Have you ever used a cloud service to support the function of a mobile app? Whether it’s AWS, Azure, Firebase, some other service, or even a server of your own, it’s time to learn. Cloud services allow users to work seamlessly across multiple device contexts, as well as making it possible for users to interact with each other. Getting familiar with how to set up and interact with these services will increase the scope of projects you can handle.
If you’ve used one of them and gotten comfortable with it, I strongly suggest at least trying out one or two others. Not all services are the same; they have their own strengths and weaknesses and idiosyncrasies. There’s no one perfect operating system or programming language, and there’s certainly not one perfect cloud service.
Using a cloud service is also a good way to get used to the idea of handling users with intermittent or context based connectivity.
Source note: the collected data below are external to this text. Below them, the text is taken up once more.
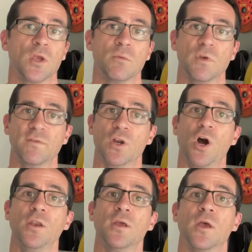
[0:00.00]
Moving
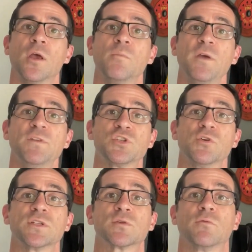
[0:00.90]
on, pivot
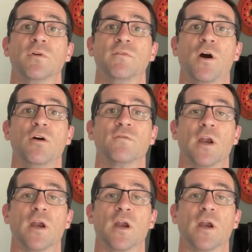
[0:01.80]
joints revolve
While modern mobile devices are usually within range of connectivity of some sort, you can’t take that connectivity as a given. Ideally, as much functionality of your app as possible should be available offline. For some apps this might be a very small set of functions, but even a little bit helps, particularly if you handle the transition back to connectivity well. Build the user’s trust!
This also means that you need to handle more complicated testing scenarios around connectivity issues. Don’t just test on wifi! Test on cell data. Test on minimal and intermittent cell connectivity. Be inventive and some up with the worst case scenarios you can think of and test those. You can’t test everything, but catching issues before the code is deployed is generally cheaper than handling support calls/emails and is less destructive of user trust.